Just saw this on Yahoo!
CHICAGO (Reuters) - Workers at Harley-Davidson Corp.'s (NYSE:HOG - news) largest plant approved a new contract on Thursday, the workers' union said, ending a three-week-old strike that cost the company an estimated $11 million a day.
The International Association of Machinists and Aerospace Workers characterized the agreement as "a significant improvement" over the proposal rejected by workers earlier this month, preserving existing health-care benefits for current employees and killing the company's proposal for a two-tier wage system for new workers.
In a statement, IAM said the contract, which will raise workers' pay 12 percent over three years, was approved by 83 percent of the voting members of IAM Local 175.
Harley-Davidson said production at the York, Pennsylvania, facility, which makes its popular Touring and Softail bikes, would resume Thursday evening.
"There is a time for sharing sacrifices and a time for sharing success," IAM International President Tom Buffenbarger said in the statement. "And after eighteen straight quarters of record profits and sales at Harley, these workers know what time it is."
COSTLY WALKOUT
The strike, the first at the motorcycle maker in 16 years, began on February 2, after workers at the plant rejected the company's last offer.
Harley, which has a number of union contracts expiring over the next year, had been seeking a variety of concessions from the workers, including a new two-tier wage-and-benefit plan.
Milwaukee, Wisconsin-based Harley said in a statement before the strike began that the concessions were necessary to help the company avoid finding itself "in the same position that the Detroit auto industry is in now" 10 years down the road.
Under the new contract, the union said Harley will continue to pay full health-care premiums for employees, and new hires will progress to the same top pay as current employees.

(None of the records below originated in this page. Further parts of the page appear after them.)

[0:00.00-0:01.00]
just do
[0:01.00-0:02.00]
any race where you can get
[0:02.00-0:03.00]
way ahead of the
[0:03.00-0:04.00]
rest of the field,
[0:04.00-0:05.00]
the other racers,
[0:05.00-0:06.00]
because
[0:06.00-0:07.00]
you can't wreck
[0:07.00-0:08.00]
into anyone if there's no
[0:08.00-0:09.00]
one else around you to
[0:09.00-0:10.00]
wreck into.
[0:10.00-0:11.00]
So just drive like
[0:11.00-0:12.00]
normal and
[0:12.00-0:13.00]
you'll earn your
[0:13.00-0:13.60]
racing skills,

The walkout was already hurting Harley and its suppliers. Harley warned that its first-quarter shipments would not meet forecasts and that layoffs were likely at motorcycle component plants in Wisconsin that supply the striking plant.
Analysts estimated that each day of the strike cost Harley $11 million in lost sales, and about one penny per share in earnings.
In a statement, Fred Gates, the general manager of Harley-Davidson's York operations said, "We are eager to get back to work producing motorcycles again."